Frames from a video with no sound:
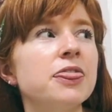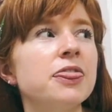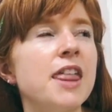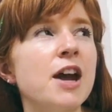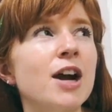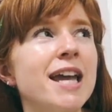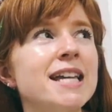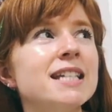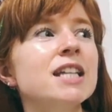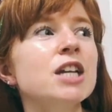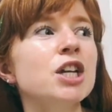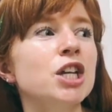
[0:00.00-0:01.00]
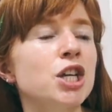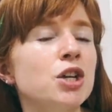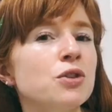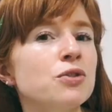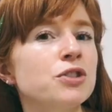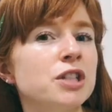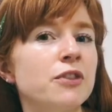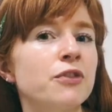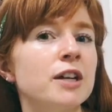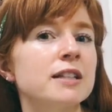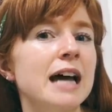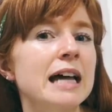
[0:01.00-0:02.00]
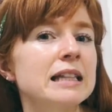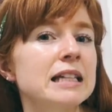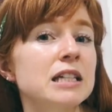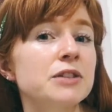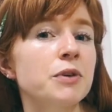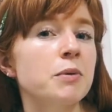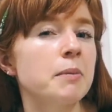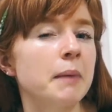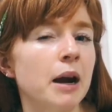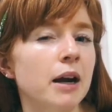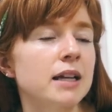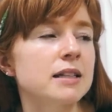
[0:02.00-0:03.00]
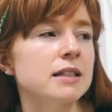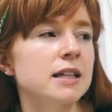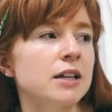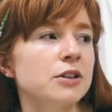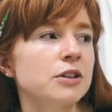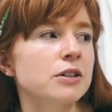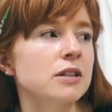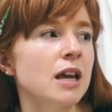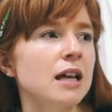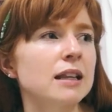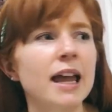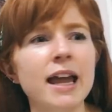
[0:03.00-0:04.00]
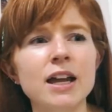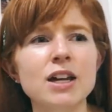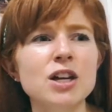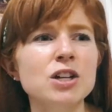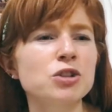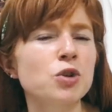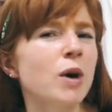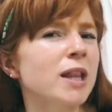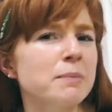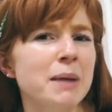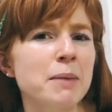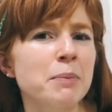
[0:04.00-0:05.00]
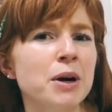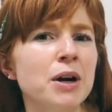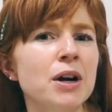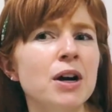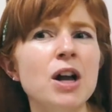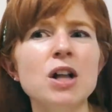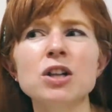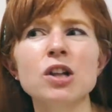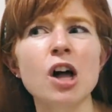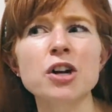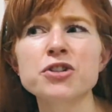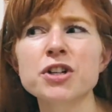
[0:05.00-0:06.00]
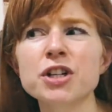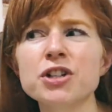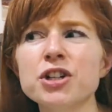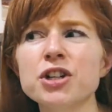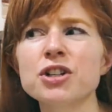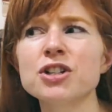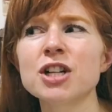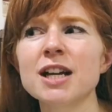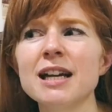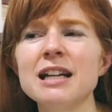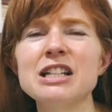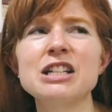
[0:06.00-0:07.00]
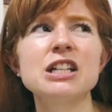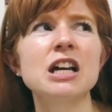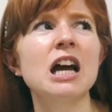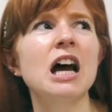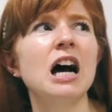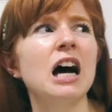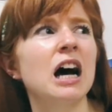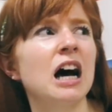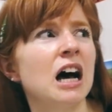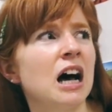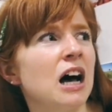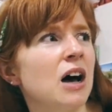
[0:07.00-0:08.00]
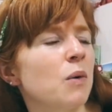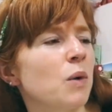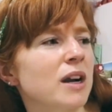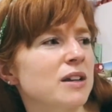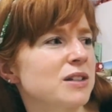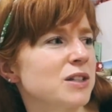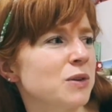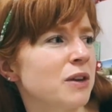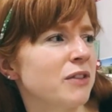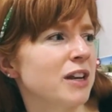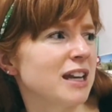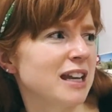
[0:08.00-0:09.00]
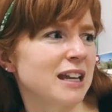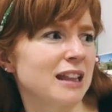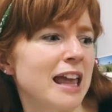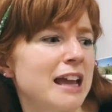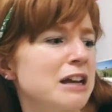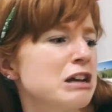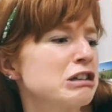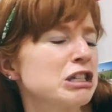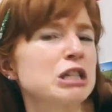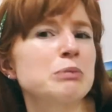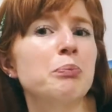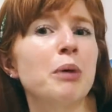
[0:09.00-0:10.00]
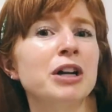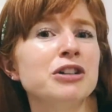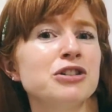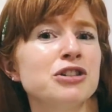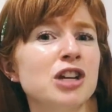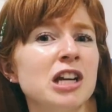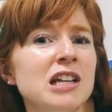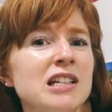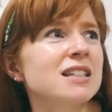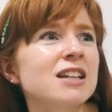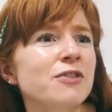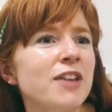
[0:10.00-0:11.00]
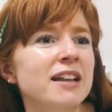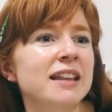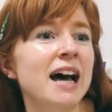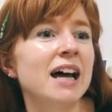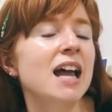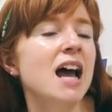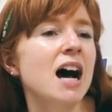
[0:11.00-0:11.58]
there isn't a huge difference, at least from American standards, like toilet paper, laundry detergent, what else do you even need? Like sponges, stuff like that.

Task objective
Every line above is to be returned exactly, with its pictures removed.

Task output
Frames from a video with no sound:
[0:00.00-0:01.00]
[0:01.00-0:02.00]
[0:02.00-0:03.00]
[0:03.00-0:04.00]
[0:04.00-0:05.00]
[0:05.00-0:06.00]
[0:06.00-0:07.00]
[0:07.00-0:08.00]
[0:08.00-0:09.00]
[0:09.00-0:10.00]
[0:10.00-0:11.00]
[0:11.00-0:11.58]
there isn't a huge difference, at least from American standards, like toilet paper, laundry detergent, what else do you even need? Like sponges, stuff like that.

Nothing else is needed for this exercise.